Maude's house

"I used to break into pet shops and liberate the canaries, but I gave it up as an idea before its time."

Maude's house is where Maude shows Harold her various collections; where she makes him tea; where they make love; where Harold throws Maude an 80th birthday party; and where Maude reveals that she's taken a fatal dose of poison.

Her house was a Pullman railroad car, loaned from the Western Railway Museum in Solano County, and parked on no-longer-existent railroad tracks at Oyster Point in South San Francisco. The location of this scene has changed massively since 1971, and is completely obliterated by the sort of soulless office parks that Maude would have despised. One site claims that the location of Maude's home is 75 to 100 feet north of the intersection of Oyster Point Boulevard and Eccles Avenue.

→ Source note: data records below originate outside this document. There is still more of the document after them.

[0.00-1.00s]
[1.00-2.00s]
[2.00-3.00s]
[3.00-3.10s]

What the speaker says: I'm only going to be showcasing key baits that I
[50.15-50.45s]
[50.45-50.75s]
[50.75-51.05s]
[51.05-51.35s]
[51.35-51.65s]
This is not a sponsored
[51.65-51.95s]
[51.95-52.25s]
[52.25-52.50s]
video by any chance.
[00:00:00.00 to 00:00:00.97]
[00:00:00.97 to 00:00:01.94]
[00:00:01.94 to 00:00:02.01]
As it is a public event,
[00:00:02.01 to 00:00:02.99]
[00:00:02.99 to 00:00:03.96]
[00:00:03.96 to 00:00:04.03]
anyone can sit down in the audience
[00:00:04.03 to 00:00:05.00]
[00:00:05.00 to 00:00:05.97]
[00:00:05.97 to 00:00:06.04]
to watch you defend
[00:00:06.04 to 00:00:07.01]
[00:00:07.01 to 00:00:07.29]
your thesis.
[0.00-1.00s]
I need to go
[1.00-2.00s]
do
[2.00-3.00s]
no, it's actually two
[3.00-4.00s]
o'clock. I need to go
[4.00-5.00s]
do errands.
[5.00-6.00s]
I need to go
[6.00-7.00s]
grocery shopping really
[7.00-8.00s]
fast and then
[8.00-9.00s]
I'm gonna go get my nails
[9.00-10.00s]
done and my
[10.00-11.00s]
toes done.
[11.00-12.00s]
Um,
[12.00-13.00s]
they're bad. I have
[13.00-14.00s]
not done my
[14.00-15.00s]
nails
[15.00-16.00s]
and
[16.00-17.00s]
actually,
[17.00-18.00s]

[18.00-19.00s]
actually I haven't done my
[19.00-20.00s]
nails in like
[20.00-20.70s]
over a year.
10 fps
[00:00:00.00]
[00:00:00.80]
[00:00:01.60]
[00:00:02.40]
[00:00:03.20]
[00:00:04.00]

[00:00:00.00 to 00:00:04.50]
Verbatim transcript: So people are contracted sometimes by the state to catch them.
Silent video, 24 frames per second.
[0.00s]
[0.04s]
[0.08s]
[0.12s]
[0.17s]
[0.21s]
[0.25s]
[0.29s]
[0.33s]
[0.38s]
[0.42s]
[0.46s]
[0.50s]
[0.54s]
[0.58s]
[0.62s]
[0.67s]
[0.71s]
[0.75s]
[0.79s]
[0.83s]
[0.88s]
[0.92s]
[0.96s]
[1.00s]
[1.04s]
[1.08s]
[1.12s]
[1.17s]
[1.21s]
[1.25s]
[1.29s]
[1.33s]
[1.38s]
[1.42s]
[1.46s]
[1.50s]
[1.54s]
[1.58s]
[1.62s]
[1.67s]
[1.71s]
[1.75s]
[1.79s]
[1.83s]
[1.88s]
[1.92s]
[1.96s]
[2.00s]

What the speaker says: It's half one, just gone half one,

Gordon located an old USGS map of the area as it was transitioning from what it looked like in 1971 to what it looks like today. You can see the railroad spur (now gone) that crosses Butler Road and then runs parallel to it:

I believe that Maude's house was located on this spur, right between the words "BUTLER" and "RD" on this map. Here's what that spot looked like in 1971, and what it looks like today:

Actually, the 2013 photo is taken a couple of hundred feet to the north of the exact site, because at the exact site, an office building completely blocks the view of the San Bruno Mountains.

Maude's car is still in the collection of Western Railway Museum, and can be viewed by taking a tour of the museum's new $2.5 million Car House, for storing their most important assets:

The tour includes viewing the exterior of this car, but doesn't include a tour of the interior. Special thanks to WRM Secretary John Krauskopf, for giving me and Gordon a personal tour of the car's interior. Following filming, the car was returned to its setup as a parlor car:

The car was so heavily redecorated for use as Maude's house that there's not much specific that's recognizable. But the carpeting is visible in the movie, as is this leaded glass partition:

Fun fact: According to John Krauskopf, the car traveled from the museum to the filming location entirely on the existing rail network. But this trip would not be permitted today ... the chassis of the car is no longer compliant with the government's minimum specs for trains that can travel on public rights-of-way. The car can continue to be moved around the museum's private network of rails, however.